NDロードスターによるパーティレースが始まった2016年に7戦全勝して日本一となり、その後も2017年の交流戦(富士)と今年の北日本第2戦(SUGO)と、今まで9戦すべてに勝利してきた梅田ですが、ついにその連勝記録を二桁にまで伸ばしました。「前半はタイヤを温存していたのですが、優勝するならあのタイミングで2位まで上がらないと間に合わないという決断をしました。でも最後は自分の力で抜くことは難しかったです。運も味方してくれましたね」と振り返ります。 また、最終戦の結果、4位まで挽回した冨林が東日本NDシリーズのチャンピオンを自力で獲得しました。「予選で失敗してしまったのですが、最低限チャンピオンだけは取りたかったです。今年でパーティレースは卒業するつもりなので、お世話になった皆さんに応えることができて、ホッとしています」とコメントしました。

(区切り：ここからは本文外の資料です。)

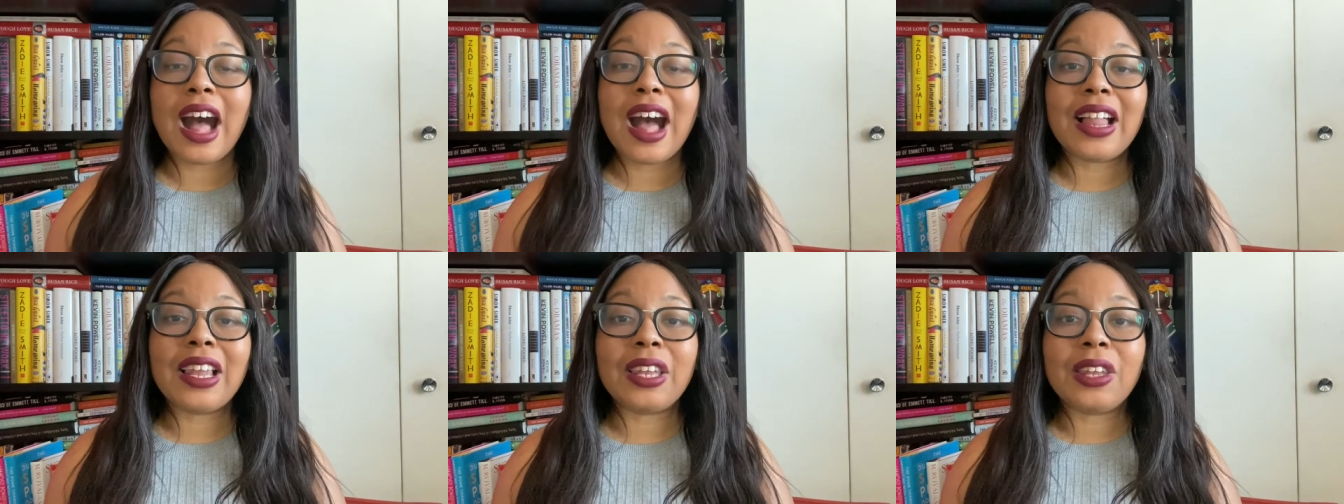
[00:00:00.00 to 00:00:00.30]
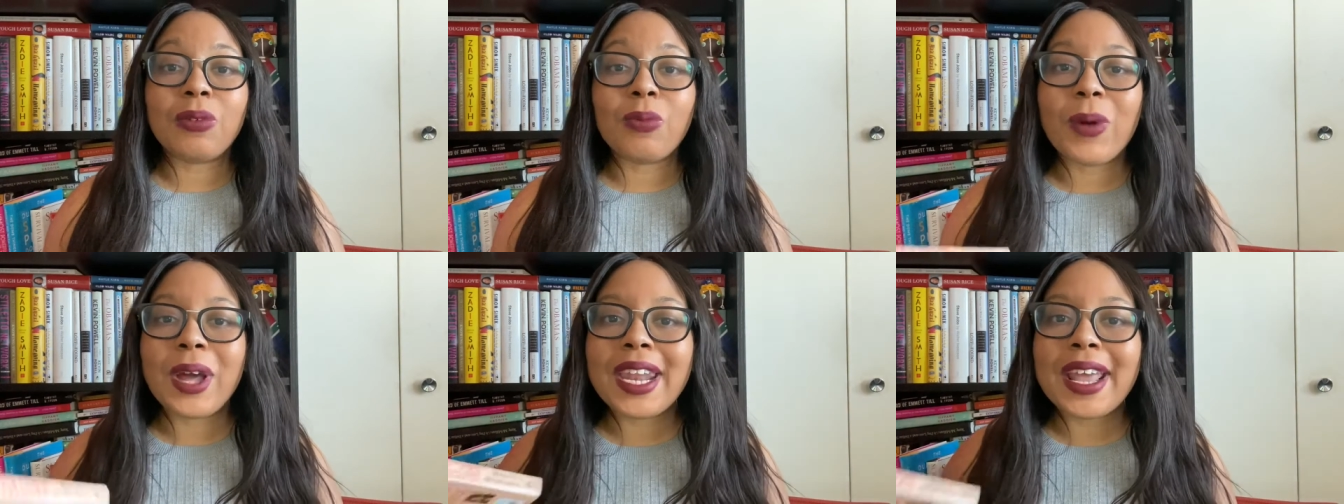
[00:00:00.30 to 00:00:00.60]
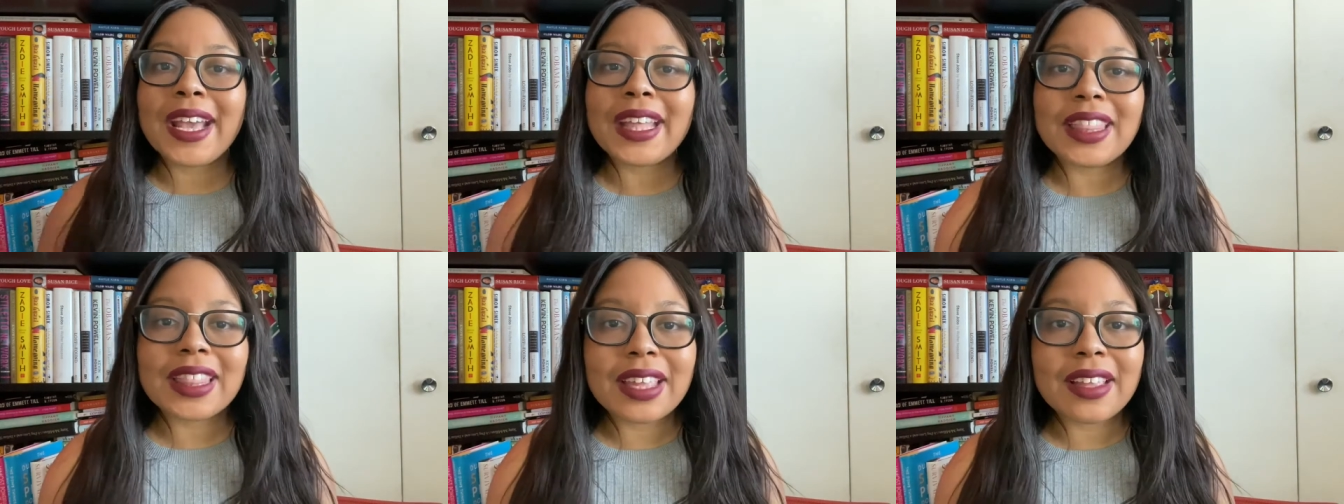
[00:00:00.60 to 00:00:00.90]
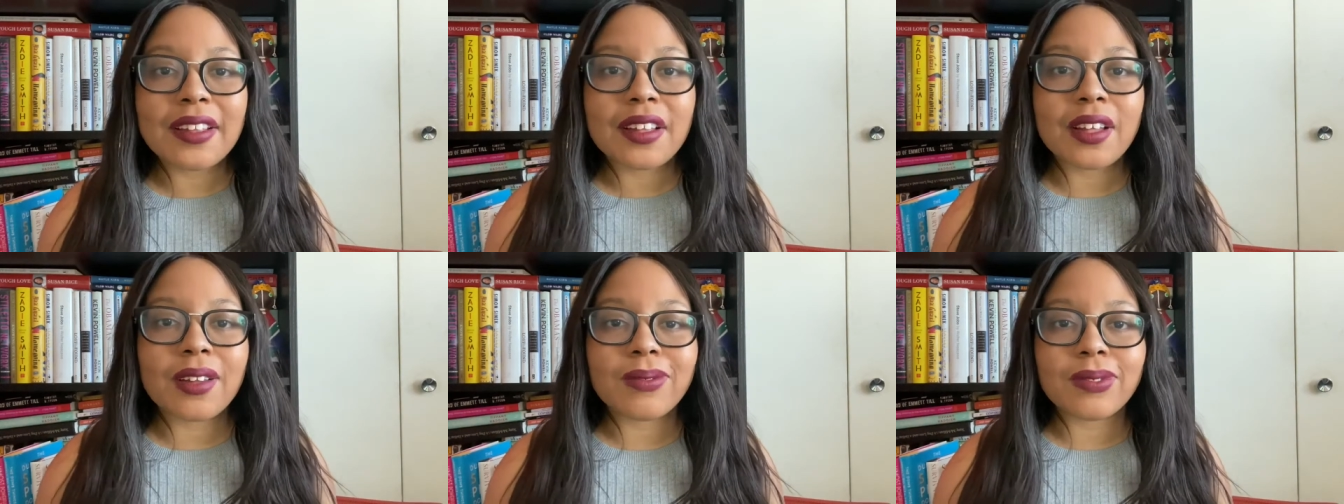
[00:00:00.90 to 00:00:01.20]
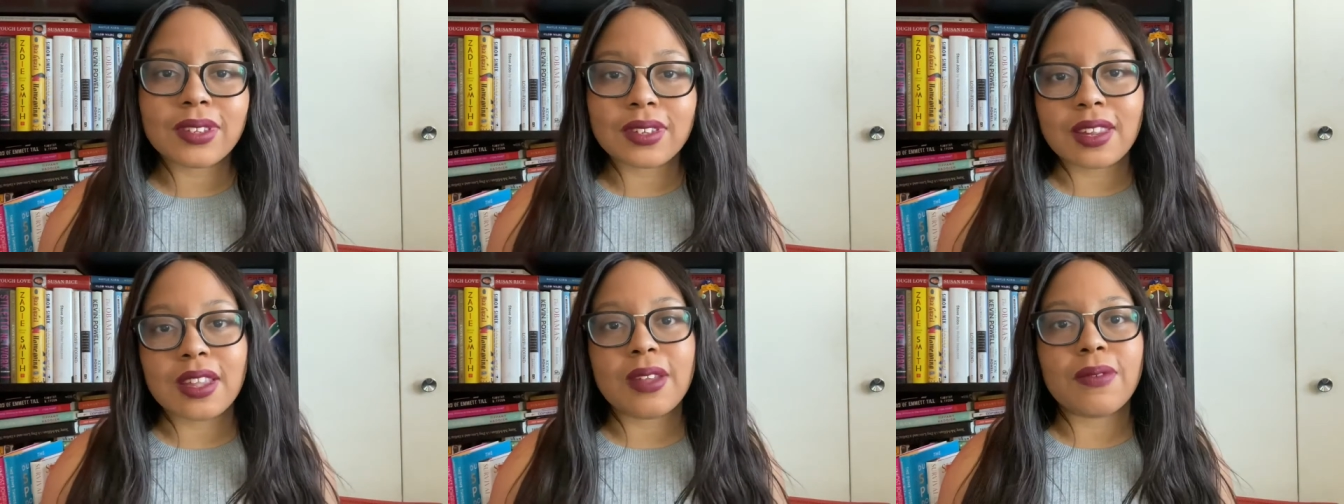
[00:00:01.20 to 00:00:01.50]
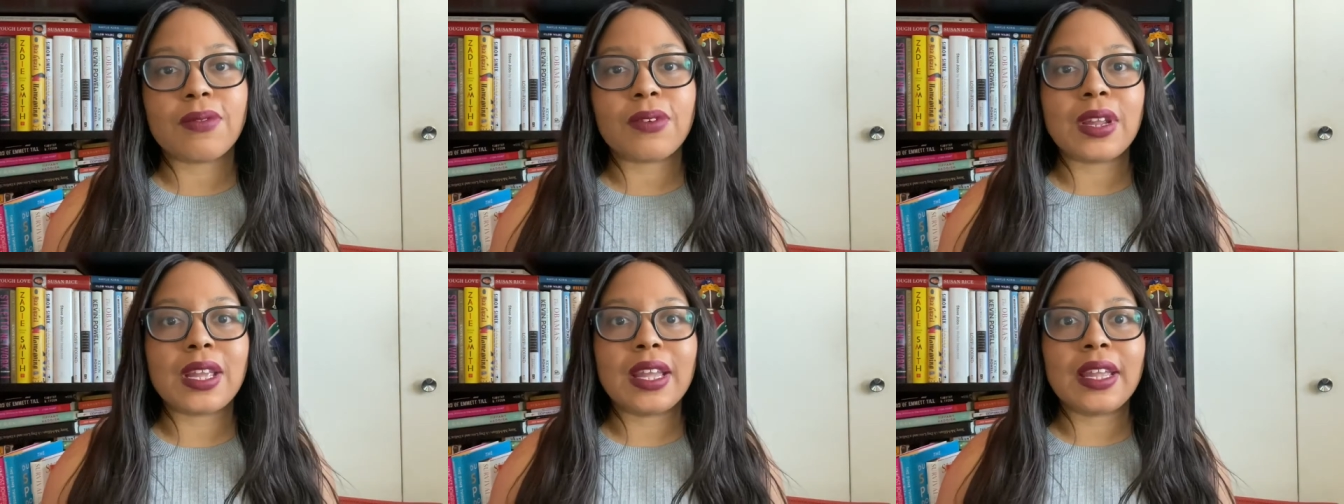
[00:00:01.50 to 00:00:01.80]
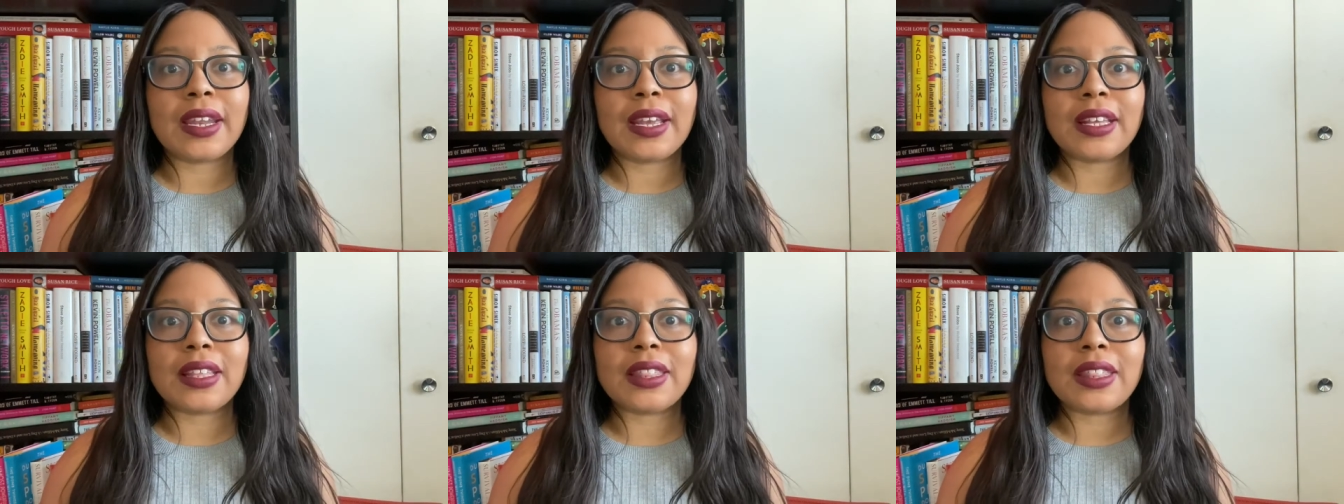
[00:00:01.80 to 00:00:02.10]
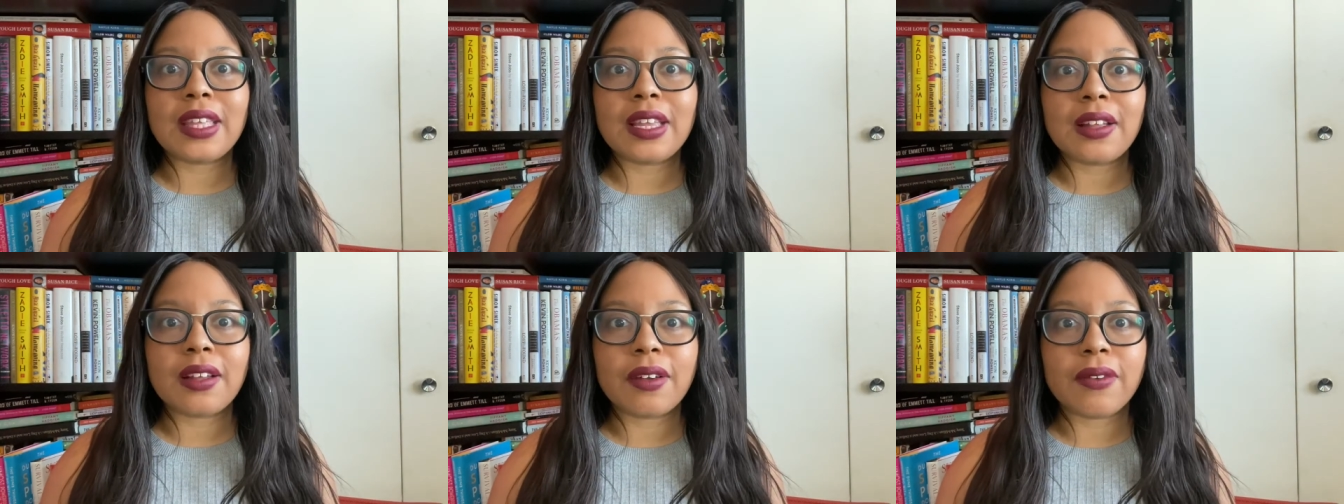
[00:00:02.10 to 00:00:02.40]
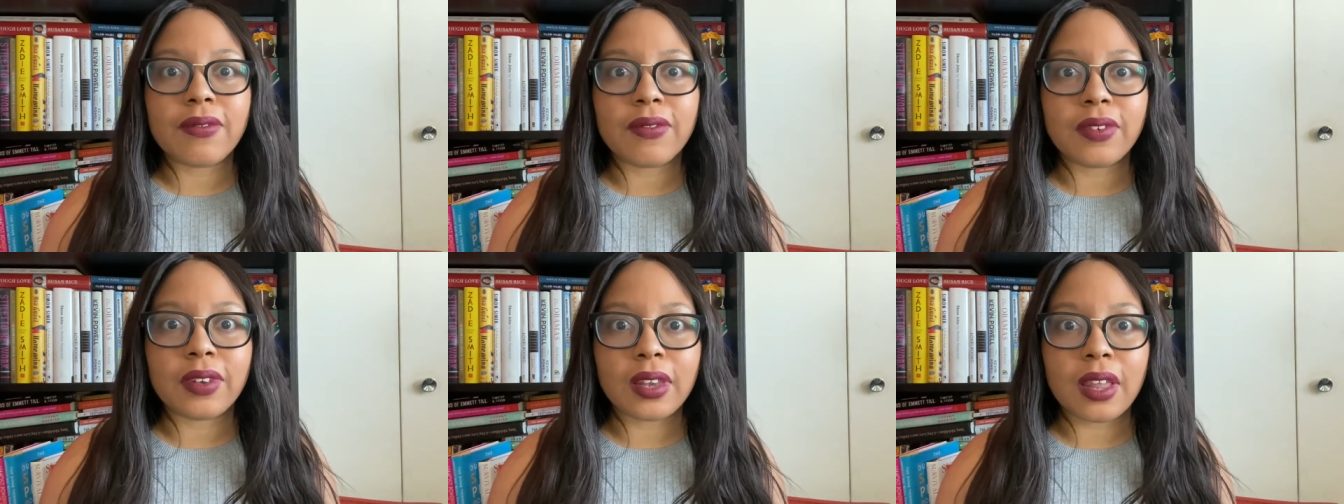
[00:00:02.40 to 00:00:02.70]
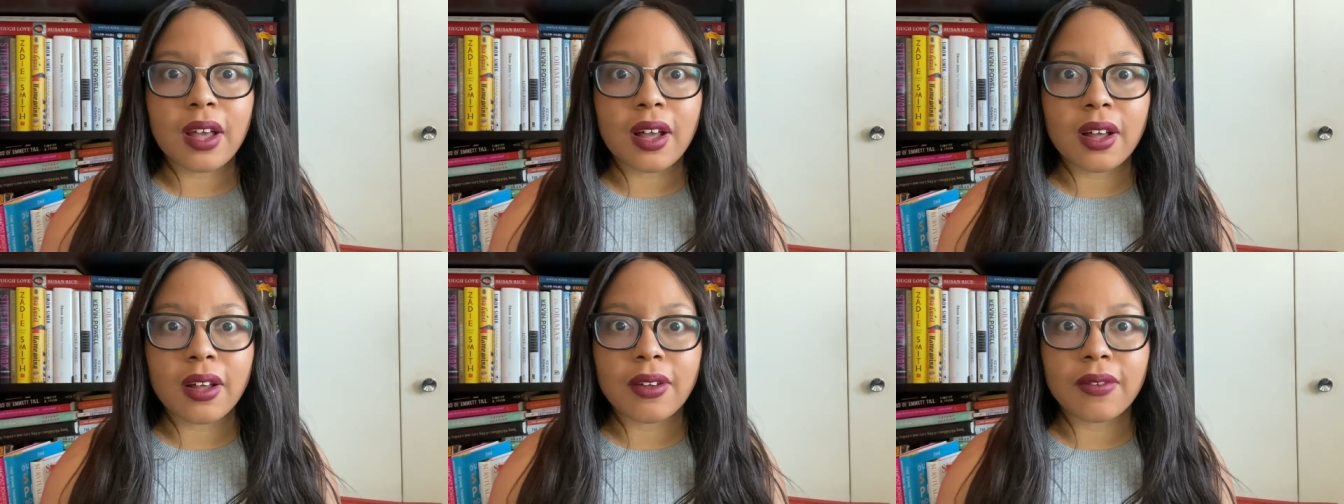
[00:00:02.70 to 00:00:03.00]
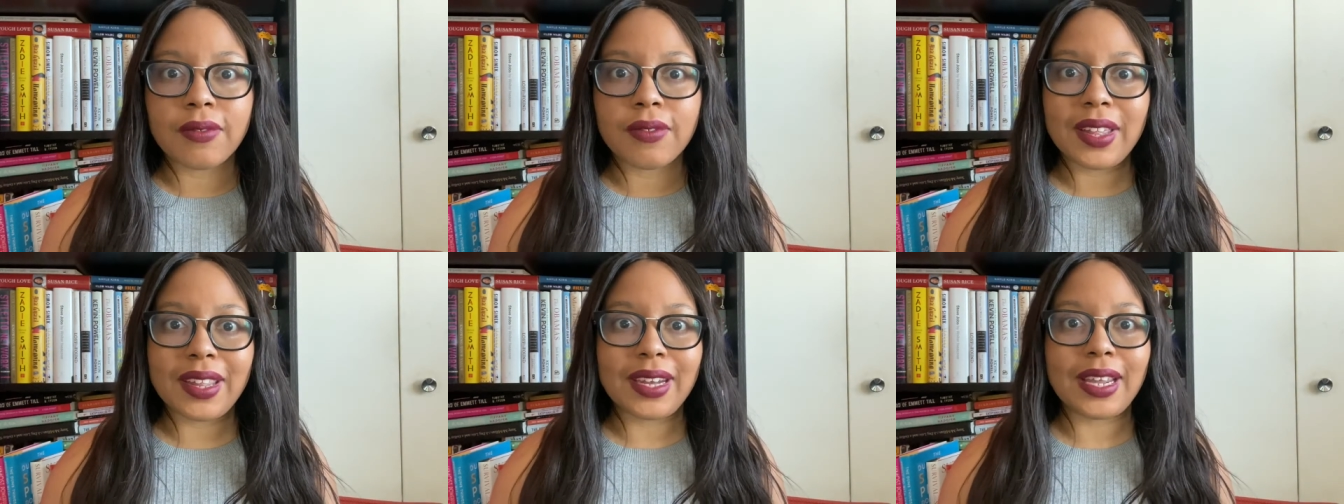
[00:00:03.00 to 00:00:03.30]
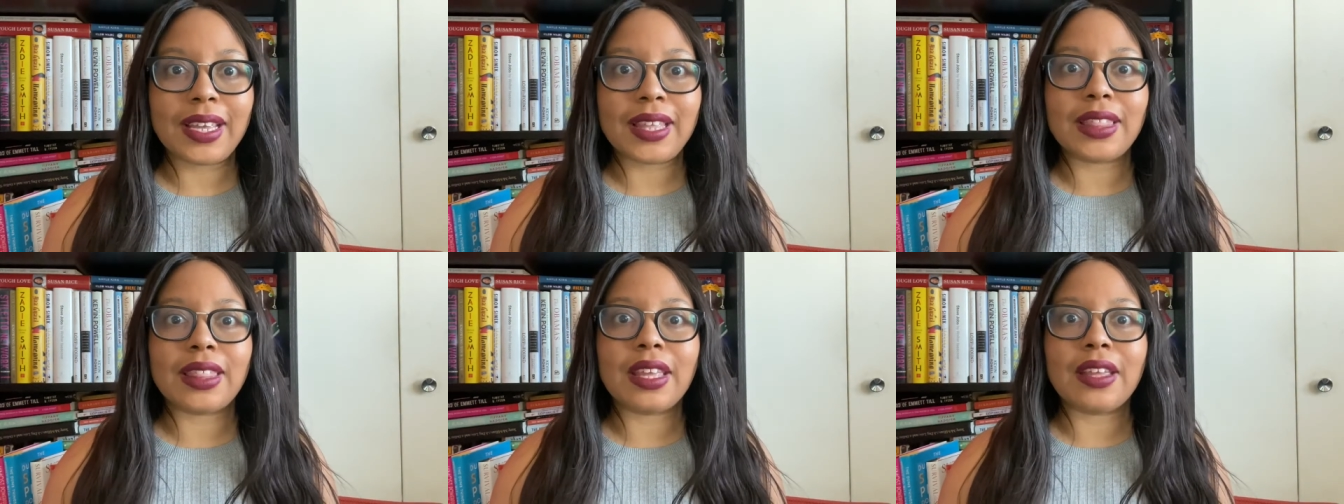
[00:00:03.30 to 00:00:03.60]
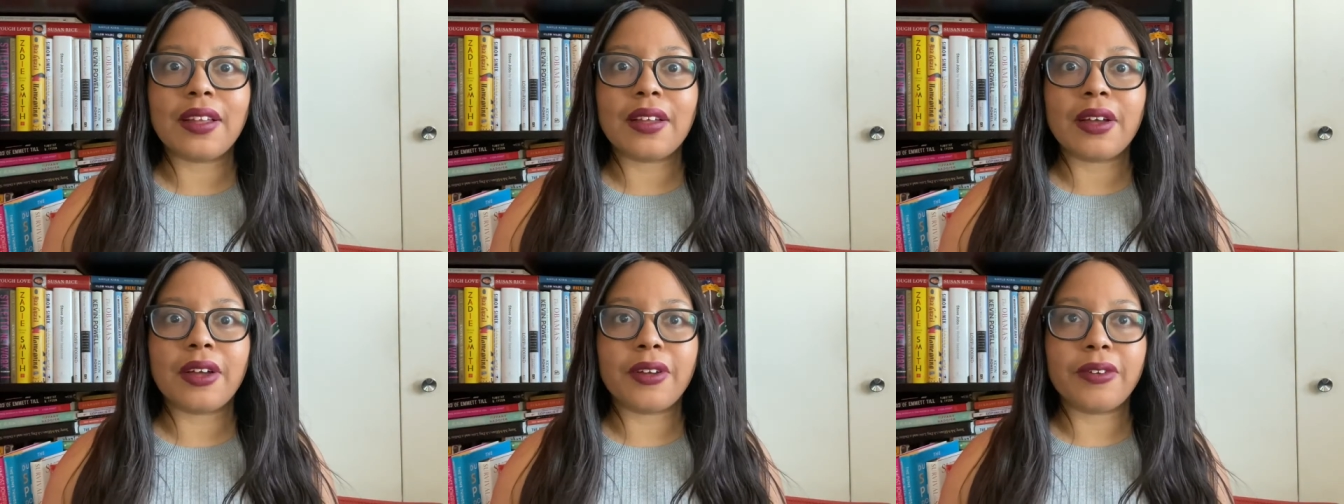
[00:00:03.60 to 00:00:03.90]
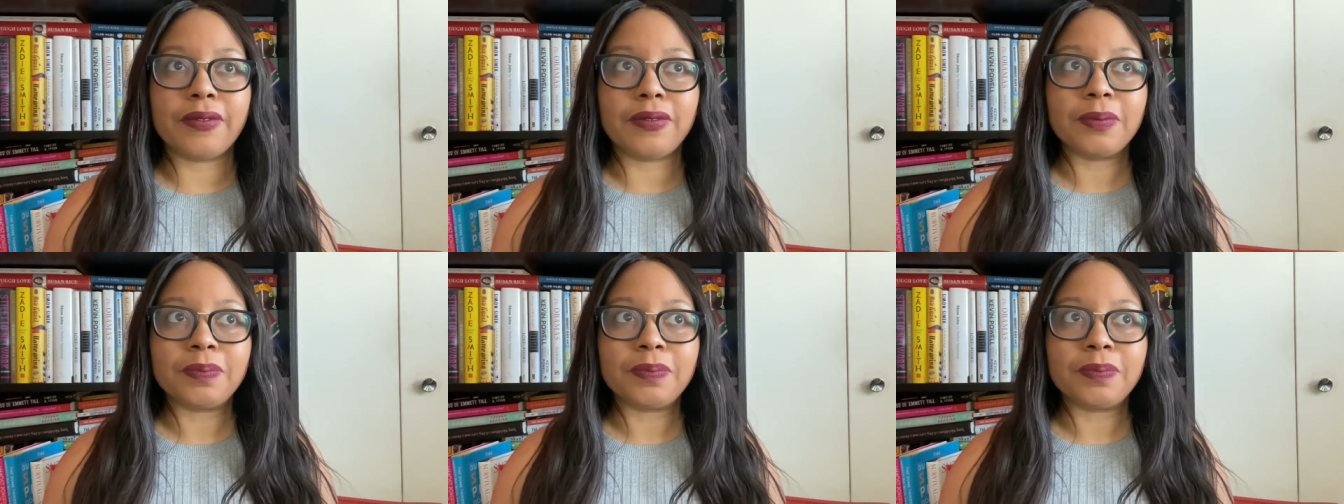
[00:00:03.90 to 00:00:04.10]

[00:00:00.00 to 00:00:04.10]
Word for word: When I think of slavery and I think of love and I think of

マナーを守って、楽しく走ることがモットーのパーティレースだけに、残念だったのは、3レースで失格が3台、順位は認定されましたが接触などによるポイント抹消が6台も出たことです。失格はいずれもペナルティを科されたのに、そのまま走り続けたため。サーキットを走る基本マナーとして、オフィシャルが提示するフラッグ類を確認するという基本動作を再確認していただきたい。

今年のロードスター・パーティレースⅢも、残すはひとつのみ。11月23日の土曜日に西日本シリーズの最終戦が岡山国際サーキットで開催されます。なお「マツダカップ」をかけた全国シリーズのチャンピオン争いも、今回の筑波では決定が持ち越し。可能性を残すのは冨林と、西日本シリーズのポイントリーダーかつ昨年の4冠王者、本多永一のみ。本多が優勝するか2位だとV2達成で、3位以下の場合は冨林に栄冠が輝きます。